Ce qu’il y a de tartignole dans cette profession, c’est qu’il ne faut pas pleurer ses calories. Un de mes collègues, à la suite d’une bataille maison, avait été amputé de la flûte droite. On lui mit une patte articulée et il continua le bidule ; eh bien, la moitié du temps il perdait sa gambette mécanique parce qu’elle se dévissait à tout bout de champ !

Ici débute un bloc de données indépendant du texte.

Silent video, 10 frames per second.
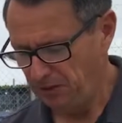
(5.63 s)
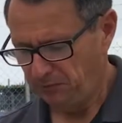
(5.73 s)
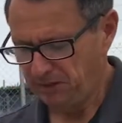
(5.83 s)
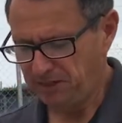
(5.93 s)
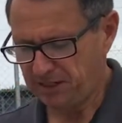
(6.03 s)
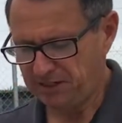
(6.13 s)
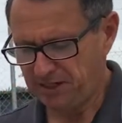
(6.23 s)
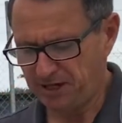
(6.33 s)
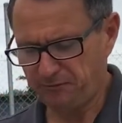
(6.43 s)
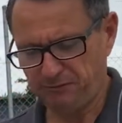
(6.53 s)
which is
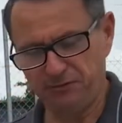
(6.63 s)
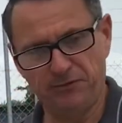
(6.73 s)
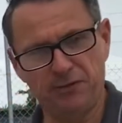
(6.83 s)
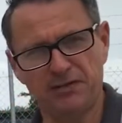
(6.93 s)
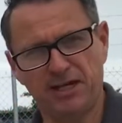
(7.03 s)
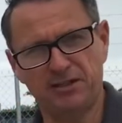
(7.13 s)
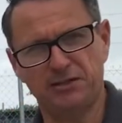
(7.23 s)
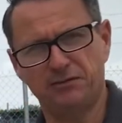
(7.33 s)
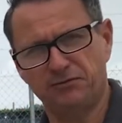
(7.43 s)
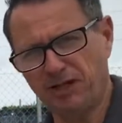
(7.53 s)
our reverse
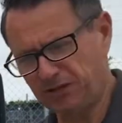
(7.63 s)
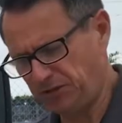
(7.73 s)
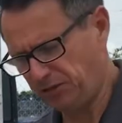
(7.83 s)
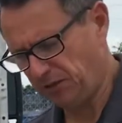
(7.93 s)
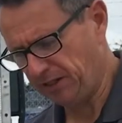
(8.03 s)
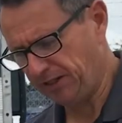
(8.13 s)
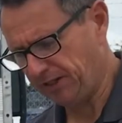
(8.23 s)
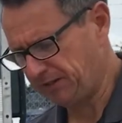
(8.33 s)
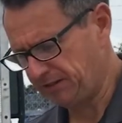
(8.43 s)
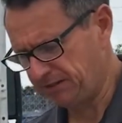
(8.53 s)
action ratchet
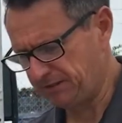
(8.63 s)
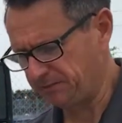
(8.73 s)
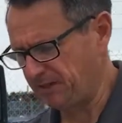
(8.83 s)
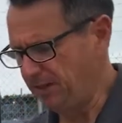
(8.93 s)
tie-down system.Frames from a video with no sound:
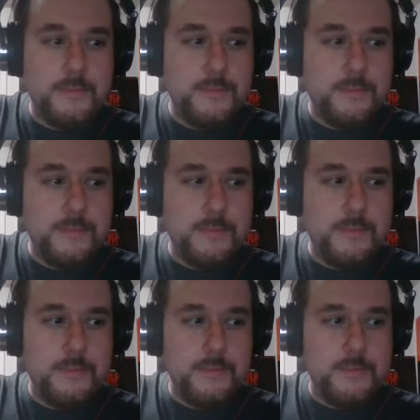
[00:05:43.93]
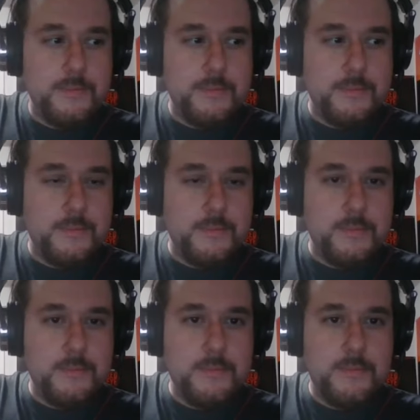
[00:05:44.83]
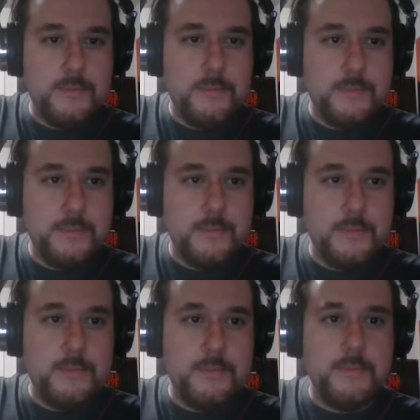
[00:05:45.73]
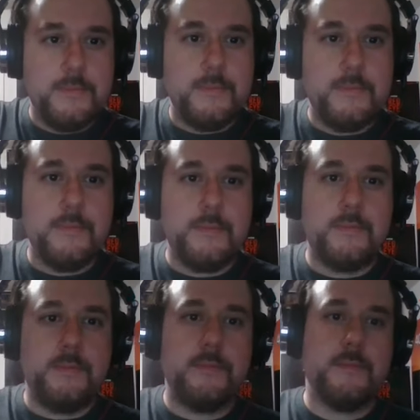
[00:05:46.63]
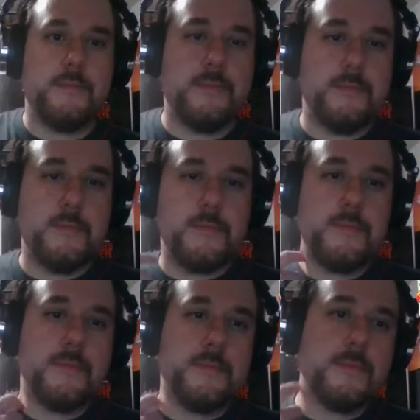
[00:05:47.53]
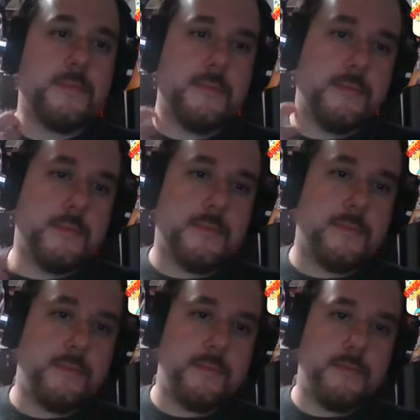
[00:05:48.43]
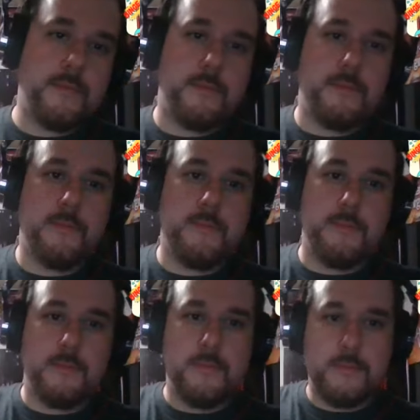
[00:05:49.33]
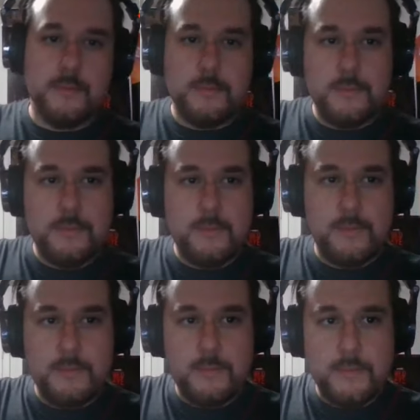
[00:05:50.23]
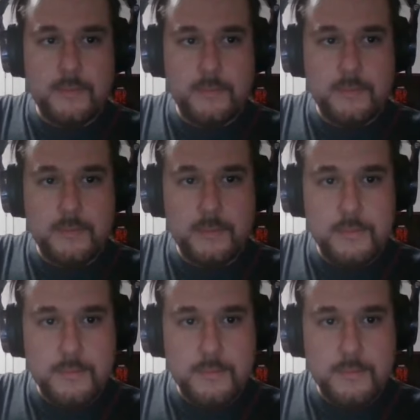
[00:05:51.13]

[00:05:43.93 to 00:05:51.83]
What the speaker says: (not speaking)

Si vous croyez que je masse, passez-moi votre agenda, je vais vous noter son adresse et vous irez lui demander.
Je grimpe dans ma trottinette, je mets le contact, je tire sur le démarreur et… et mon moteur se croise les bras.
Pourtant j’ai de l’essence ! Je tire encore le démarreur. Il fonctionne, mais la voiture ne tourne pas.
Je descends et je vais regarder sous le capot, je constate alors que le fil qui va du delco à la bobine a été sectionné.
C’est simple, mais cela suffit à provoquer une panne totale.
Décidément, moi qui voulais jouer les anges gardiens, j’ai bonne mine… Je sens tout autour de moi une présence attentive et nombreuse comme l’explorateur perdu dans la brousse.
Si au moins j’avais affaire à un ennemi régulier ! Je me promets de leur faire payer les névro-vitamines dont je vais me gaver si ma bonne étoile veut bien se remettre à briller.